OK, be honest here, did anyone get even a little excited when your company announced you’d be going remote despite the stream of COVID-19 headlines? It was finally your turn to be that person who’s “doing lunch,” hanging out at hipster coffee shops and posting pictures of fancy lattes with the caption “Office for the day #worklife.” Admit it, you’ve angrily liked those IG pictures while at your 9-to-5, but now it’s your time to shine …
Has reality sunk in yet? Unlike the pre-COVID-19 remote workers, we don’t have access to trendy coffee shops and public workspaces. This new wave of remote working professionals will be fully remote. Like, cabin-in-the-middle-of-nowhere remote. A more appropriate term for what we’re entering into is Quarantine Work Life, or QWL.
Now that your hopes have been sufficiently dashed, the good news is that we’re all in this together. Below are 5 tips to help you keep your sanity by developing productive habits that may help you even when this is all over.
The first and perhaps most obvious piece of advice: get dressed. Seriously, don’t stay in your PJs all day, because it will 100% inhibit your productivity. You may not feel it your first week of QWL, but trust me, it will hit you hard AF in the second. Shujaa Graham, a wrongly convicted inmate who spent three years in solitary confinement, used a strict routine to uphold his personal hygiene as his only means of survival. If Graham can implement a routine in a 6 by 9 cell, then you can too.
Mix It Up
Don’t stay behind your desk all day. Take a page out of Google’s book and create multiple spaces for yourself. Granted, we can’t all have the luxury of a nap pod or a rec room, but you get what I mean. It could be as simple as a move from your desk to the couch or from the living room to the kitchen.
Maybe it’s even leaving your phone and computer in the other room to give yourself a break. Think of all the time you’re interrupted throughout your workday: random questions or drawn-out stories from co-workers that take a huge chunk out of your work time. Without those distractions, you can use that time to focus on yourself.
There’s a reason why people like Steve Jobs and Mark Zuckerberg held walking meetings. According to a Stanford study, a person’s creative output increases by 60% when walking. Keep in mind that every time you go for a walk, you’re not only increasing your blood flow and giving your lungs a chance to breathe, but you’re also giving your mind a moment to catch up and increasing your capacity for creative output.
I can’t stress enough the importance of clear communication during this QWL period. Adjusting to working remotely, especially when you are used to in-person collaboration, is tough.
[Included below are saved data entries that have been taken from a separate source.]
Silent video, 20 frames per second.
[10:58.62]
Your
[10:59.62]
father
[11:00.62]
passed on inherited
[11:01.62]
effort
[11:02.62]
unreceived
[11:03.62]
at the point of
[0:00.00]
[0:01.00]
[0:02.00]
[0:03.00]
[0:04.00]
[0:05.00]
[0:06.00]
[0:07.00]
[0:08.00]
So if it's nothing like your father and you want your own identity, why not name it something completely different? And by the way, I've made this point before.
So, receiving emails that have spelling errors, lack direction, etc., only adds to the confusion. We no longer have the luxury of walking over to someone’s desk to have them clarify what they meant. Now, we have an added wait time before we can touch base to make sure we are understanding correctly. QWL is hard enough; make sure that you are being extra clear and concise while communicating with your co-workers. Believe me, it will make it that much better.
Having said that, ya know that thing we constantly have glued to our hand and that other thing we’re constantly staring at? In case you’re totally not tracking, I’m talking about your phone and computer. Use them. Turn a 5-thread-long email exchange into a 3-minute phone call or video chat. It seems so simple, and it is, but it will truly help to make sure that you and your co-workers are all on the same page. Plus, face-to-face interaction (even if virtual) is extremely important during this time.
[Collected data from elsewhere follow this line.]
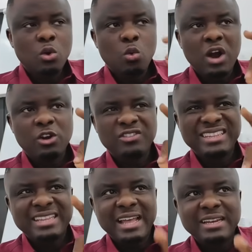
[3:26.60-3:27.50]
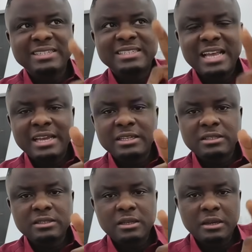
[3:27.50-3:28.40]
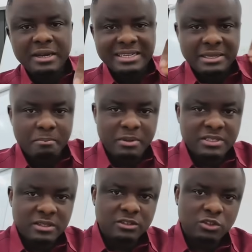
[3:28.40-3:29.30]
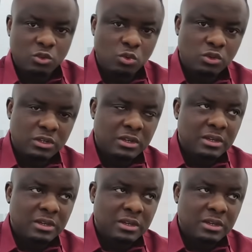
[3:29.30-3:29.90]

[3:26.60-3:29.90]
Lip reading: One of the telling signs that a business is good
As we navigate through the new terrain of QWL that COVID-19 has thrown our way, we’re probably realizing that working-from-home life isn’t everything we imagined it to be. However, we’re in a truly unique position where everyone, from individuals to businesses, can make a definite impact. Not just in our current situation, but moving forward into the future as well.
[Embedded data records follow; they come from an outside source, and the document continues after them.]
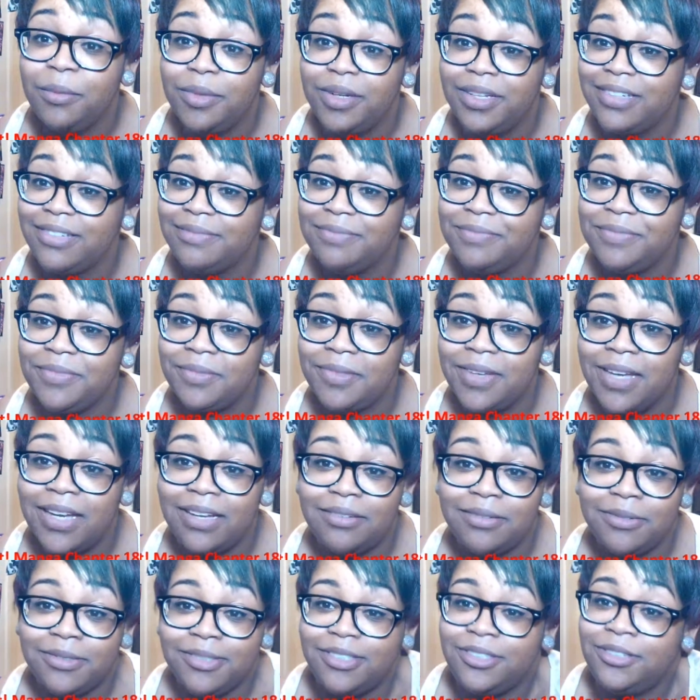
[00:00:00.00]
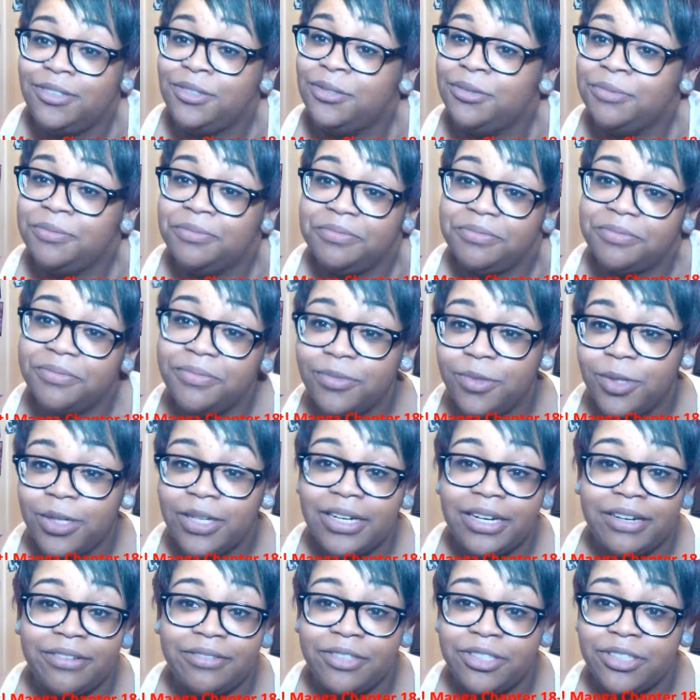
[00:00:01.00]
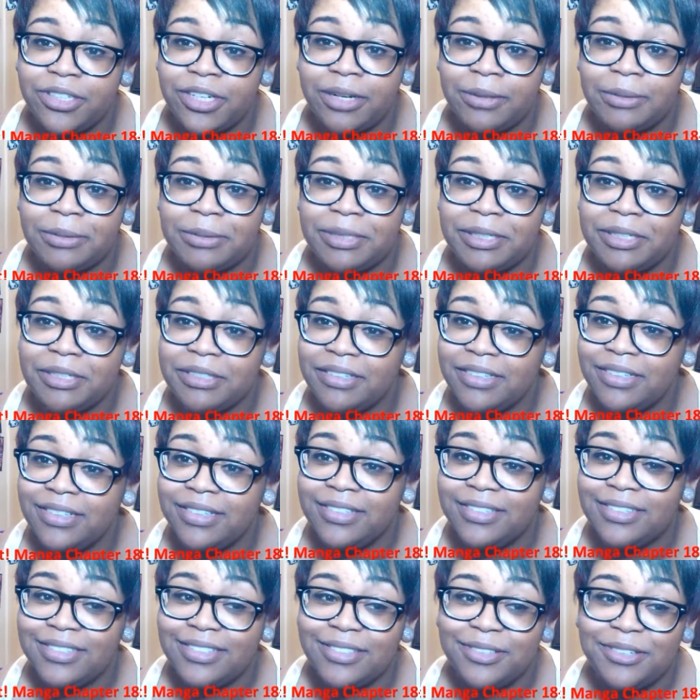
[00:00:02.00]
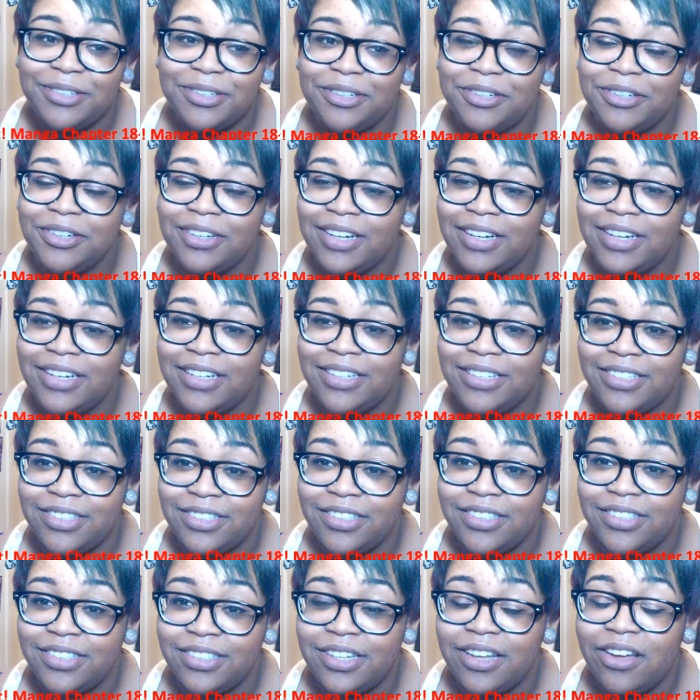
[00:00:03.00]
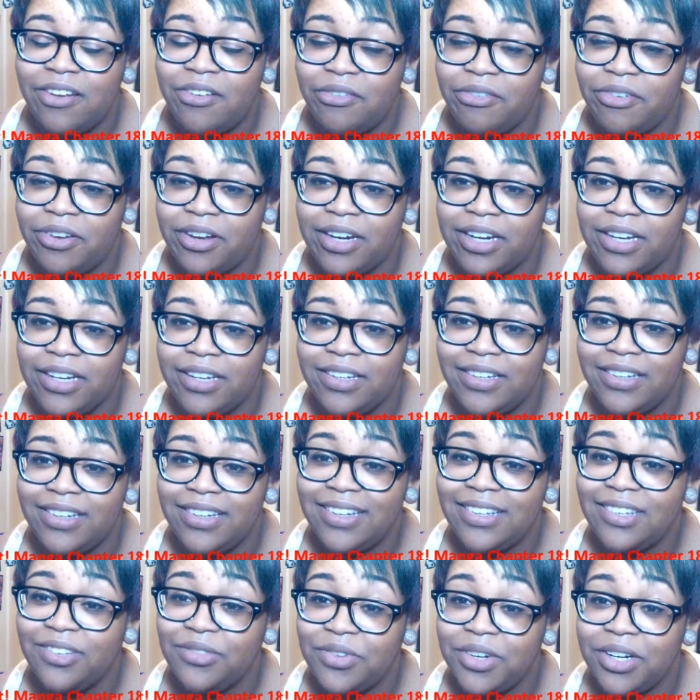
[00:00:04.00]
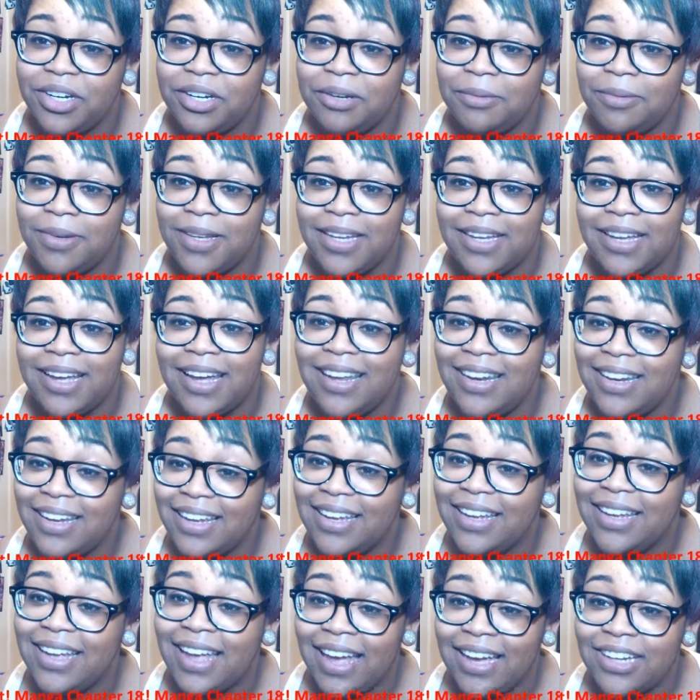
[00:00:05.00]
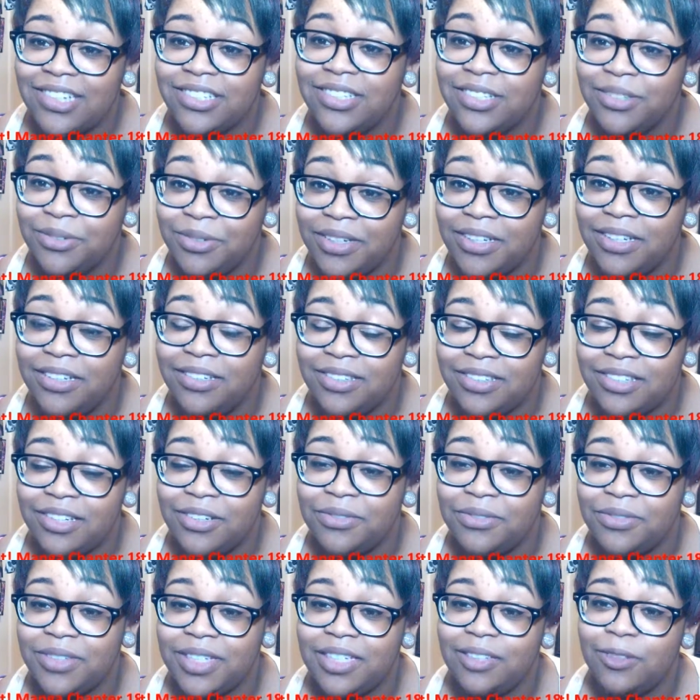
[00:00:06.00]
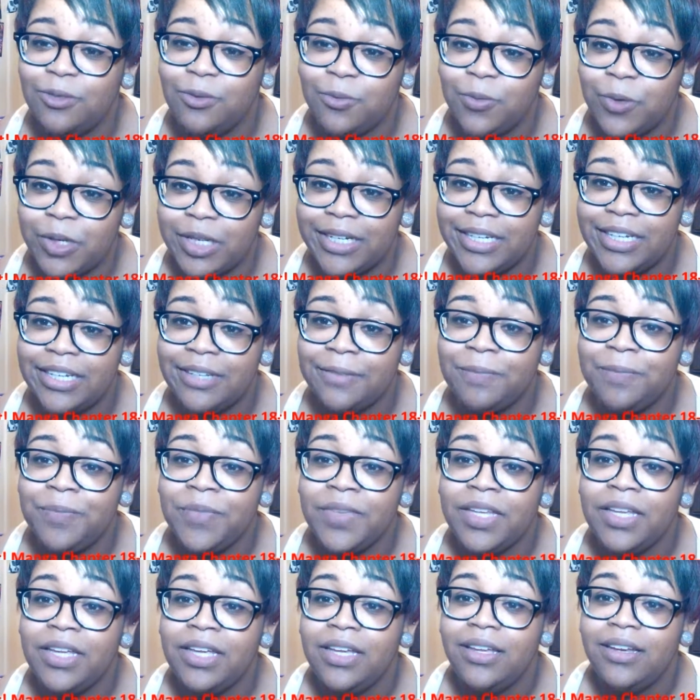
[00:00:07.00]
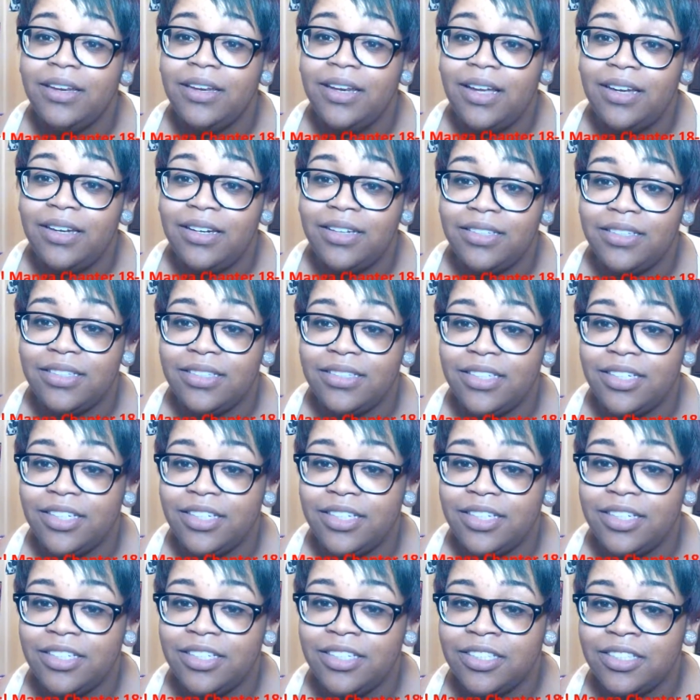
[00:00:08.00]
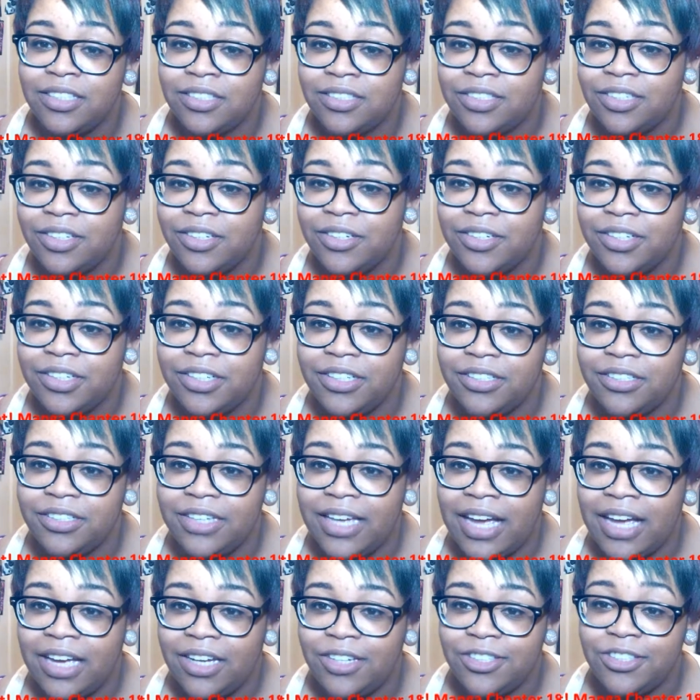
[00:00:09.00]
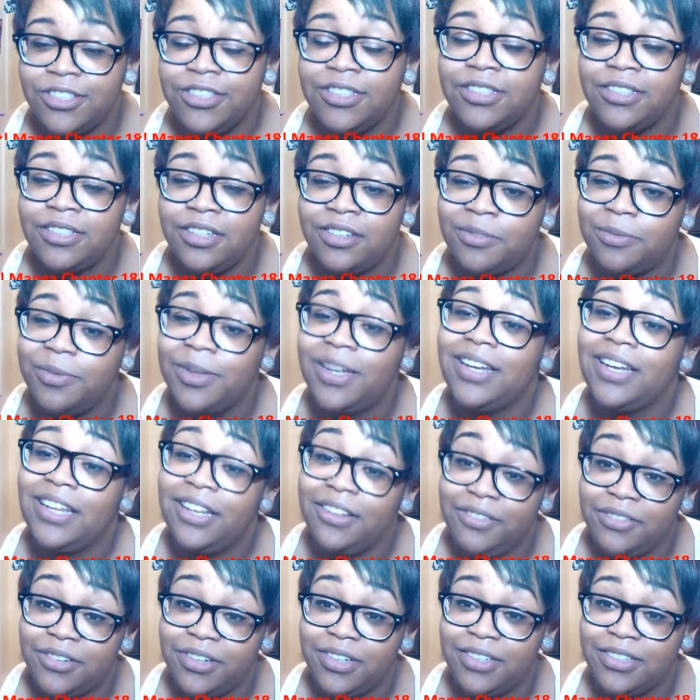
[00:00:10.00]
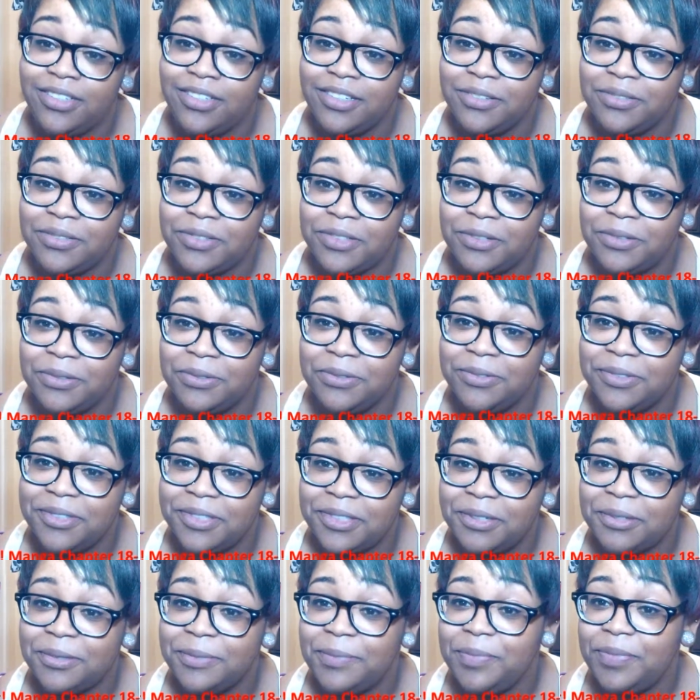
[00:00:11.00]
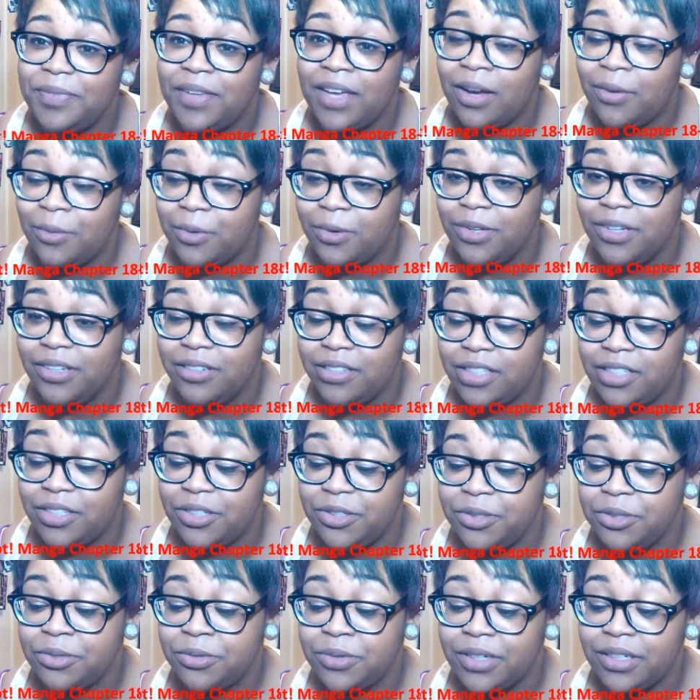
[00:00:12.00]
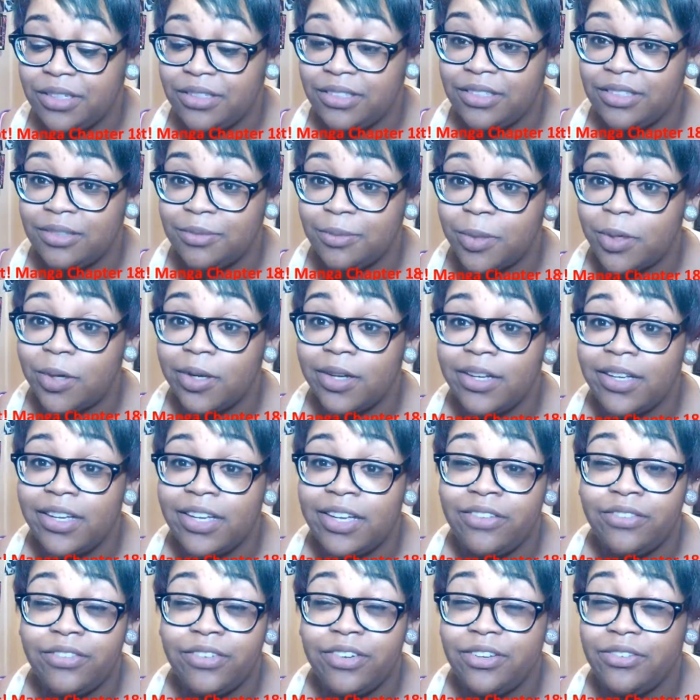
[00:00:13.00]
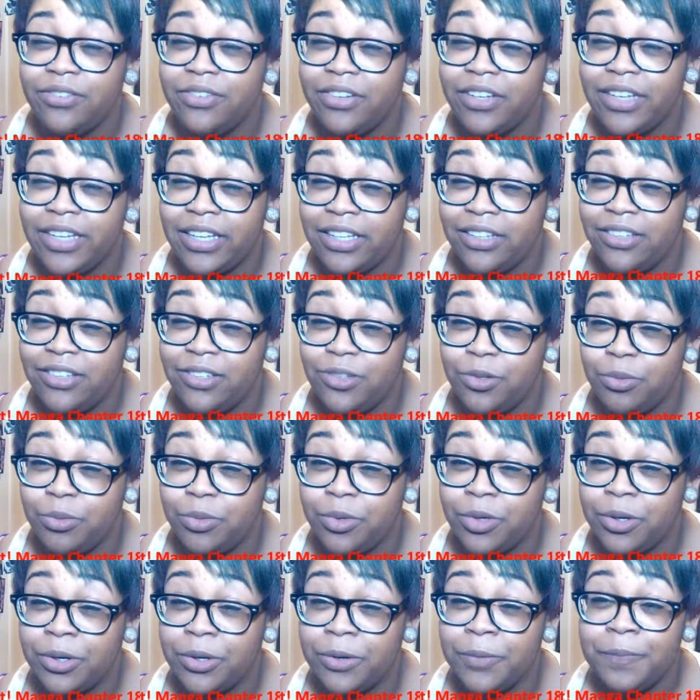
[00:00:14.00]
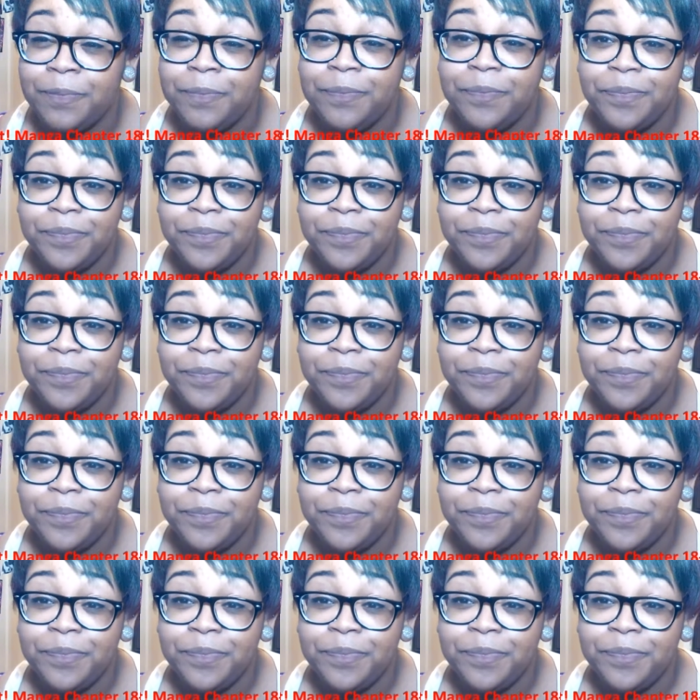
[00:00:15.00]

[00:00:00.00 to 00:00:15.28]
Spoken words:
But I will still read every chapter because Soul Eater Not is just that funny. It's funny to me. I like actually reading stuff that's funny. Not necessarily the serious action-y stuff, but I like funny stuff too. So I will continue to read this manga even if it gets stupider.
Think about it. Social distancing at the global level hasn’t happened before. We are the trailblazers of working remotely during the 2020 coronavirus pandemic. If anything like this ever happens again, people will look back on this time and say, “Oh yeah, what did they do?” Whole offices working remotely — perhaps whole economies — could completely change the way future business is conducted.
Already you may be noticing the 15 meetings you had a day aren’t actually necessary and can definitely be more time-efficient. Perhaps the time you’ve had to run personal errands or complete house chores has made you less stressed and more productive.
We all have a lot to learn during this time, so start observing, make changes and give advice to those who are seeking it. We’re all a part of this new world. Let’s do what we do best and learn to creatively take advantage of it.